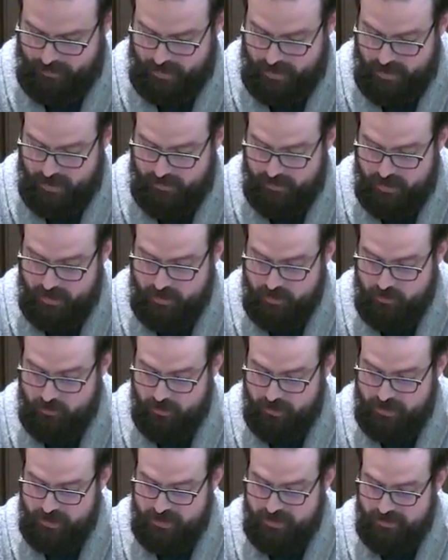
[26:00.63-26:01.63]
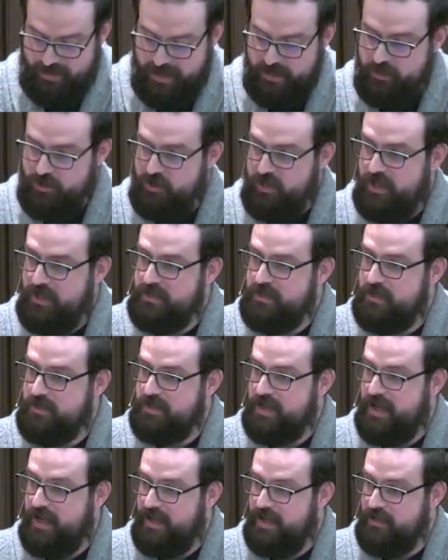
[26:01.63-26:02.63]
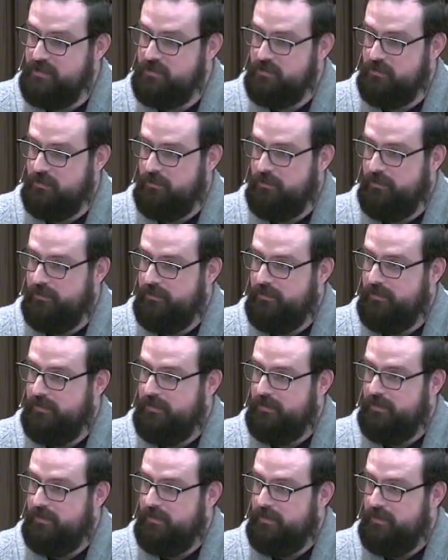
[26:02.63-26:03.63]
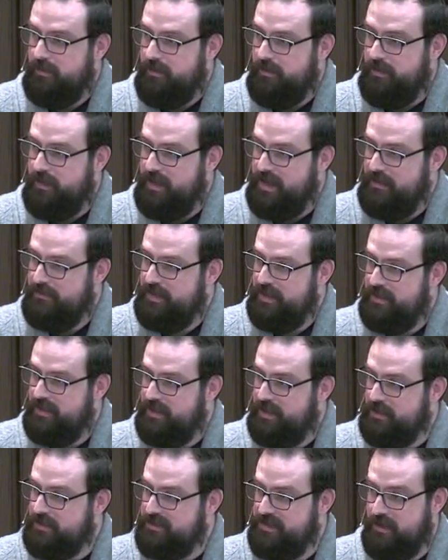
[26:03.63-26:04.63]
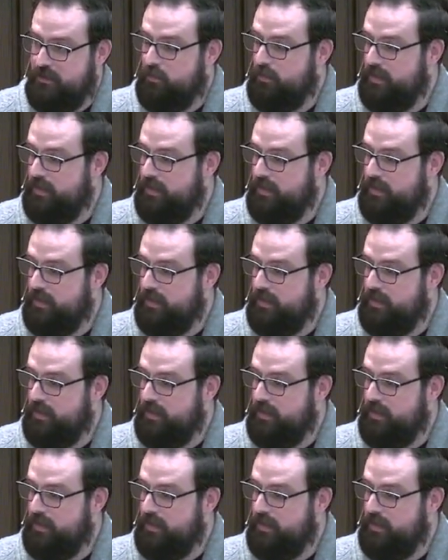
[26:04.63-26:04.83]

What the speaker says: The endurance to let Jesus handle the heavy things that we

- Work instructions
From the line containing "[26:01.63-26:02.63]" through the final line of the listing above, reproduce every line exactly, with no pictures.

- Response below
[26:01.63-26:02.63]
[26:02.63-26:03.63]
[26:03.63-26:04.63]
[26:04.63-26:04.83]

What the speaker says: The endurance to let Jesus handle the heavy things that we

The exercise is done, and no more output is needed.